The researchers discovered the gene variant by examining the DNA of a family in which a 44 year old man carrying two copies of the gene, known as A673V, developed severe Alzheimer's, while his 88 year old aunt and several other relatives, carrying only one copy of the gene, remained healthy. Scientists have previously linked a small proportion of Alzheimer's cases to three other mutations in a gene called APP, which produces amyloid precursor protein; however these only required only one copy of the gene to cause the disease. Fabrizio Tagliavini and colleagues at the Carlo Besta National Neurological Institute in Milan, Italy, found that mixing the mutant and normal versions of the amyloid precursor protein together in a test tube resulted in far less beta-amyloid formation than either the mutant or normal versions of the protein alone, explaining why individuals with one copy of each seem less likely to develop Alzheimer's disease.
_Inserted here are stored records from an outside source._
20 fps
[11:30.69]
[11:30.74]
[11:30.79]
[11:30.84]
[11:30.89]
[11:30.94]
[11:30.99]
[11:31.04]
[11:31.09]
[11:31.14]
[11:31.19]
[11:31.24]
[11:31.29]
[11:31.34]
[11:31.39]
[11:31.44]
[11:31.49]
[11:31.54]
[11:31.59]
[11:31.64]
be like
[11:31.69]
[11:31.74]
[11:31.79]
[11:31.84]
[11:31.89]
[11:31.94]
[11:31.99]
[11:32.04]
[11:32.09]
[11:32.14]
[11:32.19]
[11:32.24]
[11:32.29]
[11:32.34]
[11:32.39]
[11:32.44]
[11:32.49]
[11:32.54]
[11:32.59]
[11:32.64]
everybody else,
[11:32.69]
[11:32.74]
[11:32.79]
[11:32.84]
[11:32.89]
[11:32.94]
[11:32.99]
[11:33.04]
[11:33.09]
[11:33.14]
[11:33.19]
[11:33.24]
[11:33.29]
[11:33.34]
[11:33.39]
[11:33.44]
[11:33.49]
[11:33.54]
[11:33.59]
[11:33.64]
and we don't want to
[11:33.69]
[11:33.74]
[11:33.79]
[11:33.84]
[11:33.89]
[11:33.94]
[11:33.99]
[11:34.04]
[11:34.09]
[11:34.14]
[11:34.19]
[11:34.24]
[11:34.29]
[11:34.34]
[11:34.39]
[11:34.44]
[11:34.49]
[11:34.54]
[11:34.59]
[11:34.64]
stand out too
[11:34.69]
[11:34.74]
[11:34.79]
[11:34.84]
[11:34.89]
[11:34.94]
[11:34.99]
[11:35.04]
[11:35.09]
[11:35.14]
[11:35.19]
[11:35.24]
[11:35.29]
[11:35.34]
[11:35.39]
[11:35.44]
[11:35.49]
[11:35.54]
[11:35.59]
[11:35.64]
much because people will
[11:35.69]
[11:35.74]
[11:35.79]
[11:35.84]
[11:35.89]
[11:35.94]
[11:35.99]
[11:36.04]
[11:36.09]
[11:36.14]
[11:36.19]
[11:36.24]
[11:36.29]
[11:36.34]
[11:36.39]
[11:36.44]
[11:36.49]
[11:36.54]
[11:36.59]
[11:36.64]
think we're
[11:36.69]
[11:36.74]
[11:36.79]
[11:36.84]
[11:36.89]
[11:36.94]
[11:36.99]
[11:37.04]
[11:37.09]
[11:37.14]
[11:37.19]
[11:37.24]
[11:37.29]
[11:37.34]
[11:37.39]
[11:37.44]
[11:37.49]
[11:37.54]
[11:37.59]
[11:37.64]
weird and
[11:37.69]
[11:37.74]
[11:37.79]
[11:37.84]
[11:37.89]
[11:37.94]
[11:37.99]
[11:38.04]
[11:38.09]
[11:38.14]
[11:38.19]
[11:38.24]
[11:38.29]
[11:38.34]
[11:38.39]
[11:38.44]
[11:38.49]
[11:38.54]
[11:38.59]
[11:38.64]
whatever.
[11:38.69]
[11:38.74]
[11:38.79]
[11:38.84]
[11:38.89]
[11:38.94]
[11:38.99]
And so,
'What makes it interesting is that you can have this apparently relatively innocuous change and end up with some individuals having full expression of the disease, and in others, protection,' commented Steve Snyder, an Alzheimer's researcher at the National Institute on Aging, in Bethesda, Maryland, US, who was not involved in the study. 'It calls upon the entire Alzheimer's disease genetics community to take a fresh look at the number of genes involved,' he told Bloomberg Press.

If scientists can develop a means of delivering a copy of the normal version of the protein into the cells of patients with two copies of the defective gene, it could help to prevent the onset of Alzheimer's, however extensive research will be needed before a therapy can be developed for humans, stress the researchers.